Updated: Oct 27, 2020
By Lauren Goulette
Beadwork by Lenise Omeasoo: Image via VOGUE
It’s no secret that beaded jewelry is a staple for Native American culture, especially Native womxn. In many Indigenous tribes, beading marks the representation of strength, survival, and history. Beadwork has been around for centuries –– so why is it just now becoming a relevant topic?
The problem starts with non-Native, large corporate chain businesses selling “Native-Inspired” products, or directly following tribal designs for beaded jewelry. While there is nothing wrong with selling beaded jewelry, it becomes harmful when it appropriates or copies Native art. By doing this, it not only blatantly copies Indigenous designs, but it is harming small, locally owned businesses by Native artists and womxn by profiting off of cultural art. An article written by Camila Caridad Rivas for The Concordian demonstrates the importance of Indigenous artists. Rivas states, “Another important medium for Indigenous women is the use of shells, bones or seeds, the earliest form of beadwork. This was used in everyday life and sacred times, using geometrical patterns, showcasing different shapes and ornaments in a variety of colours.” Popular beading designs originate from those very pieces, influencing modern Native artists today.
Not only does learning about the causes and effects of cultural appropriation have importance, but spotting when a brand or person is appropriating and asking them to take accountability is imperative as well. Recently on Instagram, a well-known Atlanta-based boutique was under fire for selling appropriated earrings. The brand, Ink+Alloy, was seen using keywords such as “Navajo” or “Anishinaabe” for their beaded jewelry. This meant that their Google searches would have their specific jewelry come up, which is profited off of appropriating authentic Indigenous beadwork and culture. Both the Navajo and Anishinaabe, along with many other tribes including the Lakota and Cree, are known for their incredible beadwork and jewelry. The brand also used blatantly copied works of Squash Blossom necklace designs and beaded basket clips, which are both Navajo-made cultural designs, calling it “Modern Bohemian.” Many Native activists were quick to call this a violation of the Indian Arts Act of 1900, which makes posing as if you are Native American and selling copied Indigenous arts illegal. The owner of Ink+Alloy, Gretchen Hollingsworth, responded by making an Instagram post on July 14th, stating “We have had many social media comments accusing…[us] of being in violation of the Native American Appropriation Act... this is simply not true.” All the while deleting comments from Native activists, including Bethany Yellowtail, a popular Native womxn fashion designer and owner of B.YELLOWTAIL. Not only is Ink+Alloy appropriating, but there is also censorship happening.

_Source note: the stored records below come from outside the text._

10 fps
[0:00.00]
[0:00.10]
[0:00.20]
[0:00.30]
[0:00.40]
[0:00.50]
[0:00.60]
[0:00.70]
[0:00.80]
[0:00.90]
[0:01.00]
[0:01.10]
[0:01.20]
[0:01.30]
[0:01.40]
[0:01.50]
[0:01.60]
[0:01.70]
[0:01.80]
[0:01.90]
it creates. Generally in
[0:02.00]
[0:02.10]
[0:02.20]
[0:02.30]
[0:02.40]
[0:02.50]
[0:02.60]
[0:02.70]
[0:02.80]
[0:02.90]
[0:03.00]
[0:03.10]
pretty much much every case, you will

Indigenous activist and poet Kinsale Hueston stated in her comment, which was deleted eight times by the owner, “This post is very defensive, despite many of your items actually having the name Navajo... I don’t see any dedication here by talking to Native beaders… to have conversations with about accountability.

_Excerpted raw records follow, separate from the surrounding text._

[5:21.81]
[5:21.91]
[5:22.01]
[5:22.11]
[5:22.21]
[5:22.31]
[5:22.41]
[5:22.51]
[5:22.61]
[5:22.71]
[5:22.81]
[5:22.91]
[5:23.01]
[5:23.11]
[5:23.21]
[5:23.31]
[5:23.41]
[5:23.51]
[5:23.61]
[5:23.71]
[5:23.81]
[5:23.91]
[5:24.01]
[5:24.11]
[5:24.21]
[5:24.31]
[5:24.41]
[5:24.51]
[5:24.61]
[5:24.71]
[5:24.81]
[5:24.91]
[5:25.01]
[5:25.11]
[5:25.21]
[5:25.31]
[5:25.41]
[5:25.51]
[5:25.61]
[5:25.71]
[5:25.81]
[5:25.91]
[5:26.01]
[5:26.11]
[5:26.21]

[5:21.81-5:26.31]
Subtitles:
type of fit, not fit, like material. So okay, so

Unfortunately, this is not the only case of harmful appropriation. Countless other large brands, such as Urban Outfitters, have even gotten away with items such as the Navajo Hipster Pantie or the production of racist Halloween costumes and unethical beadwork. While non-Native businesses are appropriating and copying Indigenous culture, the Navajo Nation continues to suffer tremendously from COVID-19 cases. According to VICE, “About 30-40% of residents don’t have access to running water, which makes following CDC guidelines like handwashing almost impossible.” The Navajo Nation has one of the highest per-capita rates of COVID-19 cases in the U.S, as of July 18th. There have been almost 8,593 cases and 422 deaths. The production and appropriation of Native beading and jewelry are not only detrimental but also promote the modernization of colonization and gentrification.

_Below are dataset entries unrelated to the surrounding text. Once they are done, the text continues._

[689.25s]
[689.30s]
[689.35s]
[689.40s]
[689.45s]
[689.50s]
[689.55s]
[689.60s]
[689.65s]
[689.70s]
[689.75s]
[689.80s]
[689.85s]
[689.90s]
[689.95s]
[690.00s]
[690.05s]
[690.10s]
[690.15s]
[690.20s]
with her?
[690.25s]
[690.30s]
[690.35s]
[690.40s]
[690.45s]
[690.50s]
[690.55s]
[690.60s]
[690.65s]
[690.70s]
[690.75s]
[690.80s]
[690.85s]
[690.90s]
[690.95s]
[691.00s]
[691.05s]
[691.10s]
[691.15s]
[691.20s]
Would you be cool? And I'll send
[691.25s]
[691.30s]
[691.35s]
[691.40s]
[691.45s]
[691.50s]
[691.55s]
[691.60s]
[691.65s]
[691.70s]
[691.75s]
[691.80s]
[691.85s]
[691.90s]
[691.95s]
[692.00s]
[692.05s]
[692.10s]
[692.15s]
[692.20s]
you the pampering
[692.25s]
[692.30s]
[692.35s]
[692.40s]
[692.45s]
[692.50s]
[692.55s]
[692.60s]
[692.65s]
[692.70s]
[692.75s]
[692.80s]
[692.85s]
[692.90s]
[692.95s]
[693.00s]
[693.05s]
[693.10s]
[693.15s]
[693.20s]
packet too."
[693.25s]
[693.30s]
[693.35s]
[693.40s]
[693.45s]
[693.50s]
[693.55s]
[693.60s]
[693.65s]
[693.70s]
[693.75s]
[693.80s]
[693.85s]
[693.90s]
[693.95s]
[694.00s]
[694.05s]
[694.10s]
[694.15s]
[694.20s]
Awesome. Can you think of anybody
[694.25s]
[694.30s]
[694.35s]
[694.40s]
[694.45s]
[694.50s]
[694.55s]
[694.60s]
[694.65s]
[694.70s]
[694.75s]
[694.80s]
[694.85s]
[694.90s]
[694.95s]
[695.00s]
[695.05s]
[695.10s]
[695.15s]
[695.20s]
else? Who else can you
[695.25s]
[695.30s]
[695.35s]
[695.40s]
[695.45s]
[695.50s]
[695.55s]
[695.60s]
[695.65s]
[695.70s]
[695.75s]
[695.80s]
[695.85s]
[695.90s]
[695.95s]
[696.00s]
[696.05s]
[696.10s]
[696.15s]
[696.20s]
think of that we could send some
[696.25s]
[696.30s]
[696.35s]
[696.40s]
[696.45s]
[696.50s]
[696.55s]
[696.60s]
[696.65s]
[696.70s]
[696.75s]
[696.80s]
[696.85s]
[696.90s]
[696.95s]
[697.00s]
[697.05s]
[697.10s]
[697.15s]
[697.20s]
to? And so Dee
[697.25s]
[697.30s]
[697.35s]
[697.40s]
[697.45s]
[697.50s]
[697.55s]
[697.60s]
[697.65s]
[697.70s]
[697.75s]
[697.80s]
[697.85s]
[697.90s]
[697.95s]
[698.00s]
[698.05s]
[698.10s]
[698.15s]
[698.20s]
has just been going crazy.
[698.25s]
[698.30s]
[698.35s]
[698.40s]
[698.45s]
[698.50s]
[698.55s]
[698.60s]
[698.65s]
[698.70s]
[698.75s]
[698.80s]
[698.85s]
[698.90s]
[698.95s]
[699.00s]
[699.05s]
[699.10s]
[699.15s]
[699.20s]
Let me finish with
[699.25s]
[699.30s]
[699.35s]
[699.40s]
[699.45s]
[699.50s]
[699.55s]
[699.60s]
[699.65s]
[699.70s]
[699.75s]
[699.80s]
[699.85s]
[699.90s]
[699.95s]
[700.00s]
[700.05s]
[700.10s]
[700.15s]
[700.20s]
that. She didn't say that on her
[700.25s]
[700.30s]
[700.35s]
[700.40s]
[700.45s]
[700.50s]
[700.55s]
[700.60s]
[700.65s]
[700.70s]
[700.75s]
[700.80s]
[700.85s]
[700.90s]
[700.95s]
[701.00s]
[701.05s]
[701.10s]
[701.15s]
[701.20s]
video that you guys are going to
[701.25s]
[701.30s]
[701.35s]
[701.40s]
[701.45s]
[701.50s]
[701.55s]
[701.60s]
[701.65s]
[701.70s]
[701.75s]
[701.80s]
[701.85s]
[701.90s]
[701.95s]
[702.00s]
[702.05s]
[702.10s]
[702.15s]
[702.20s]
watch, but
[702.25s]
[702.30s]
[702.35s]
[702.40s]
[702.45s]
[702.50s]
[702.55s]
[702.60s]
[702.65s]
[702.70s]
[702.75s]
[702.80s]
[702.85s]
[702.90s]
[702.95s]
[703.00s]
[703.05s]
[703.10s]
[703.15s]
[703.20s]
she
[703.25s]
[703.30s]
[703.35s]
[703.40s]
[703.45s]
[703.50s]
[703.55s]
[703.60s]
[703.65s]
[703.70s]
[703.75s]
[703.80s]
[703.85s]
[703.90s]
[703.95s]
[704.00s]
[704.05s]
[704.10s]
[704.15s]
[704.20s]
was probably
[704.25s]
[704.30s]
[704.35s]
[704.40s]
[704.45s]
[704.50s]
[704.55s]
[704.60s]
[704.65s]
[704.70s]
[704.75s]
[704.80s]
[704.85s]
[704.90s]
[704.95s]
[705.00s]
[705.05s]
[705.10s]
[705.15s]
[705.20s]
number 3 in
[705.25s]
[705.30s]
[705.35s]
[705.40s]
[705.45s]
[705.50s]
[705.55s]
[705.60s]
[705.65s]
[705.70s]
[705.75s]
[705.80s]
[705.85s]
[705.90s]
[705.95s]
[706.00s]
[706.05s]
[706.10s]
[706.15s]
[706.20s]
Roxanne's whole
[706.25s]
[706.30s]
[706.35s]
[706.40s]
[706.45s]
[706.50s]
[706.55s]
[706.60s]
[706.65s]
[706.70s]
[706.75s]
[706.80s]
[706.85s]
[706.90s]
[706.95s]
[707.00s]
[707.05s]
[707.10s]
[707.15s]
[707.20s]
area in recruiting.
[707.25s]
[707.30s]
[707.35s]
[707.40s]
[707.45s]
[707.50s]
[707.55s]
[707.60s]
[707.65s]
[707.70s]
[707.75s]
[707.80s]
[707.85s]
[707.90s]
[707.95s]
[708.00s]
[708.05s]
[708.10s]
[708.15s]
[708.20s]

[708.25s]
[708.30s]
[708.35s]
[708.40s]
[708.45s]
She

So, what can you do? You can research and educate yourself and make sure you don’t buy something that is trendy or popular because it could have cultural significance. You can keep and hold these businesses that are appropriating accountable. Instead of buying from large chain corporations by non-Natives, people should be supporting Indigenous artists and authentic jewelry like B.YELLOWTAIL, Orenda Tribe, and small businesses like Three Sisters By Emma-Love and Beadwork By Hema. You can support many locally-owned authentic Indigenous brands and artists at the Navajo-Hopi Relief Fund.